Action item: The full listing should be reproduced exactly as it appears.

Segment Start: Dataset excerpts

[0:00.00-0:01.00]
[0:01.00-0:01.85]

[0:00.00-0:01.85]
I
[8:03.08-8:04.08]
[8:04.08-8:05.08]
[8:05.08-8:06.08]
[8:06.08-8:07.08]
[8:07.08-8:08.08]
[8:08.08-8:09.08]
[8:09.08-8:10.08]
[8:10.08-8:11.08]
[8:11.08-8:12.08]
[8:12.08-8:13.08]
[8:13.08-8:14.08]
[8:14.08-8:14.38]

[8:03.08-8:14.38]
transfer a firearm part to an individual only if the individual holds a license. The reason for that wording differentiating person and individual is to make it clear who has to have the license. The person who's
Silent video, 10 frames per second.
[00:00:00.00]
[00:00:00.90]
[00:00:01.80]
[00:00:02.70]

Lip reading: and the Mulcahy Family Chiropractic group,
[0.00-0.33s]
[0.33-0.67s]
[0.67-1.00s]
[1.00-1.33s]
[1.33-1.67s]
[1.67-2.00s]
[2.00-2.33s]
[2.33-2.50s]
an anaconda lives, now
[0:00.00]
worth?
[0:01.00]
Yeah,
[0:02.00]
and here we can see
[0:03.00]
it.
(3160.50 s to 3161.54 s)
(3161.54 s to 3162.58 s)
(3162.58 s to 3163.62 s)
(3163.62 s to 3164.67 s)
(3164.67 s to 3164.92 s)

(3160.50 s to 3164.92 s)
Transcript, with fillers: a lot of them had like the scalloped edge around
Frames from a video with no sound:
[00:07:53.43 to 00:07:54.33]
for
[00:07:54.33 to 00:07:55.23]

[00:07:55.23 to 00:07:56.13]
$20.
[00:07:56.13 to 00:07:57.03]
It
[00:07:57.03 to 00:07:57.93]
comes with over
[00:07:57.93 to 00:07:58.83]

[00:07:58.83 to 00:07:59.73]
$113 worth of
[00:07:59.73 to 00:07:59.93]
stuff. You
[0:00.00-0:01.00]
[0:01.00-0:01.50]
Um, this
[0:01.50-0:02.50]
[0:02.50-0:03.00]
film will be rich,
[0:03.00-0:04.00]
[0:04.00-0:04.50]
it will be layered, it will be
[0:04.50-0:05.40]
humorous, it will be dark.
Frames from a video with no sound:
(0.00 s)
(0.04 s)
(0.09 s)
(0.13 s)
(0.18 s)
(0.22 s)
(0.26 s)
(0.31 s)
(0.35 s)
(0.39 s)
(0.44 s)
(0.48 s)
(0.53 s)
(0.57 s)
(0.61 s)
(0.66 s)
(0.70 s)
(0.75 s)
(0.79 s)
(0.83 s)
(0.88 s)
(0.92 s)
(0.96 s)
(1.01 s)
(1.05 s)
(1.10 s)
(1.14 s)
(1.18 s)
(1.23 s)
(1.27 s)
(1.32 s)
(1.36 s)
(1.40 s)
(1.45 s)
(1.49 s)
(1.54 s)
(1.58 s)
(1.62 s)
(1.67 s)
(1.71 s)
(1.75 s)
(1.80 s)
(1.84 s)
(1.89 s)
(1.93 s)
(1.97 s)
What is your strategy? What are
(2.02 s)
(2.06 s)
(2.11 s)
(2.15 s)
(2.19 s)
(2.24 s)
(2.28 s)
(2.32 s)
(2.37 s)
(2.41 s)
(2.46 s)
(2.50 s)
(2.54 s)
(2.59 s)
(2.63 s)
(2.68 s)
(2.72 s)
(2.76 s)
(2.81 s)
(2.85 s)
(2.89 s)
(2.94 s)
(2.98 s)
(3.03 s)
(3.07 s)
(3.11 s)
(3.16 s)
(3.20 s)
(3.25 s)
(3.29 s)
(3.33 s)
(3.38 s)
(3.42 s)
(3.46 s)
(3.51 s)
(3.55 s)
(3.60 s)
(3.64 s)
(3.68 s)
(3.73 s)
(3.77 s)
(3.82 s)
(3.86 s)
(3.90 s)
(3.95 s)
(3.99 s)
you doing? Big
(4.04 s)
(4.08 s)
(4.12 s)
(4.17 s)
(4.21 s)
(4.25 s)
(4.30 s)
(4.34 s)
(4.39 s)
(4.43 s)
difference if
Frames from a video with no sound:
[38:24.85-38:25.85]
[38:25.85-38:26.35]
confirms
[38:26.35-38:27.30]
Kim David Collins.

Segment End: Dataset excerpts

Response for this exercise:
[0:00.00-0:01.00]
[0:01.00-0:01.85]

[0:00.00-0:01.85]
I
[8:03.08-8:04.08]
[8:04.08-8:05.08]
[8:05.08-8:06.08]
[8:06.08-8:07.08]
[8:07.08-8:08.08]
[8:08.08-8:09.08]
[8:09.08-8:10.08]
[8:10.08-8:11.08]
[8:11.08-8:12.08]
[8:12.08-8:13.08]
[8:13.08-8:14.08]
[8:14.08-8:14.38]

[8:03.08-8:14.38]
transfer a firearm part to an individual only if the individual holds a license. The reason for that wording differentiating person and individual is to make it clear who has to have the license. The person who's
Silent video, 10 frames per second.
[00:00:00.00]
[00:00:00.90]
[00:00:01.80]
[00:00:02.70]

Lip reading: and the Mulcahy Family Chiropractic group,
[0.00-0.33s]
[0.33-0.67s]
[0.67-1.00s]
[1.00-1.33s]
[1.33-1.67s]
[1.67-2.00s]
[2.00-2.33s]
[2.33-2.50s]
an anaconda lives, now
[0:00.00]
worth?
[0:01.00]
Yeah,
[0:02.00]
and here we can see
[0:03.00]
it.
(3160.50 s to 3161.54 s)
(3161.54 s to 3162.58 s)
(3162.58 s to 3163.62 s)
(3163.62 s to 3164.67 s)
(3164.67 s to 3164.92 s)

(3160.50 s to 3164.92 s)
Transcript, with fillers: a lot of them had like the scalloped edge around
Frames from a video with no sound:
[00:07:53.43 to 00:07:54.33]
for
[00:07:54.33 to 00:07:55.23]

[00:07:55.23 to 00:07:56.13]
$20.
[00:07:56.13 to 00:07:57.03]
It
[00:07:57.03 to 00:07:57.93]
comes with over
[00:07:57.93 to 00:07:58.83]

[00:07:58.83 to 00:07:59.73]
$113 worth of
[00:07:59.73 to 00:07:59.93]
stuff. You
[0:00.00-0:01.00]
[0:01.00-0:01.50]
Um, this
[0:01.50-0:02.50]
[0:02.50-0:03.00]
film will be rich,
[0:03.00-0:04.00]
[0:04.00-0:04.50]
it will be layered, it will be
[0:04.50-0:05.40]
humorous, it will be dark.
Frames from a video with no sound:
(0.00 s)
(0.04 s)
(0.09 s)
(0.13 s)
(0.18 s)
(0.22 s)
(0.26 s)
(0.31 s)
(0.35 s)
(0.39 s)
(0.44 s)
(0.48 s)
(0.53 s)
(0.57 s)
(0.61 s)
(0.66 s)
(0.70 s)
(0.75 s)
(0.79 s)
(0.83 s)
(0.88 s)
(0.92 s)
(0.96 s)
(1.01 s)
(1.05 s)
(1.10 s)
(1.14 s)
(1.18 s)
(1.23 s)
(1.27 s)
(1.32 s)
(1.36 s)
(1.40 s)
(1.45 s)
(1.49 s)
(1.54 s)
(1.58 s)
(1.62 s)
(1.67 s)
(1.71 s)
(1.75 s)
(1.80 s)
(1.84 s)
(1.89 s)
(1.93 s)
(1.97 s)
What is your strategy? What are
(2.02 s)
(2.06 s)
(2.11 s)
(2.15 s)
(2.19 s)
(2.24 s)
(2.28 s)
(2.32 s)
(2.37 s)
(2.41 s)
(2.46 s)
(2.50 s)
(2.54 s)
(2.59 s)
(2.63 s)
(2.68 s)
(2.72 s)
(2.76 s)
(2.81 s)
(2.85 s)
(2.89 s)
(2.94 s)
(2.98 s)
(3.03 s)
(3.07 s)
(3.11 s)
(3.16 s)
(3.20 s)
(3.25 s)
(3.29 s)
(3.33 s)
(3.38 s)
(3.42 s)
(3.46 s)
(3.51 s)
(3.55 s)
(3.60 s)
(3.64 s)
(3.68 s)
(3.73 s)
(3.77 s)
(3.82 s)
(3.86 s)
(3.90 s)
(3.95 s)
(3.99 s)
you doing? Big
(4.04 s)
(4.08 s)
(4.12 s)
(4.17 s)
(4.21 s)
(4.25 s)
(4.30 s)
(4.34 s)
(4.39 s)
(4.43 s)
difference if
Frames from a video with no sound:
[38:24.85-38:25.85]
[38:25.85-38:26.35]
confirms
[38:26.35-38:27.30]
Kim David Collins.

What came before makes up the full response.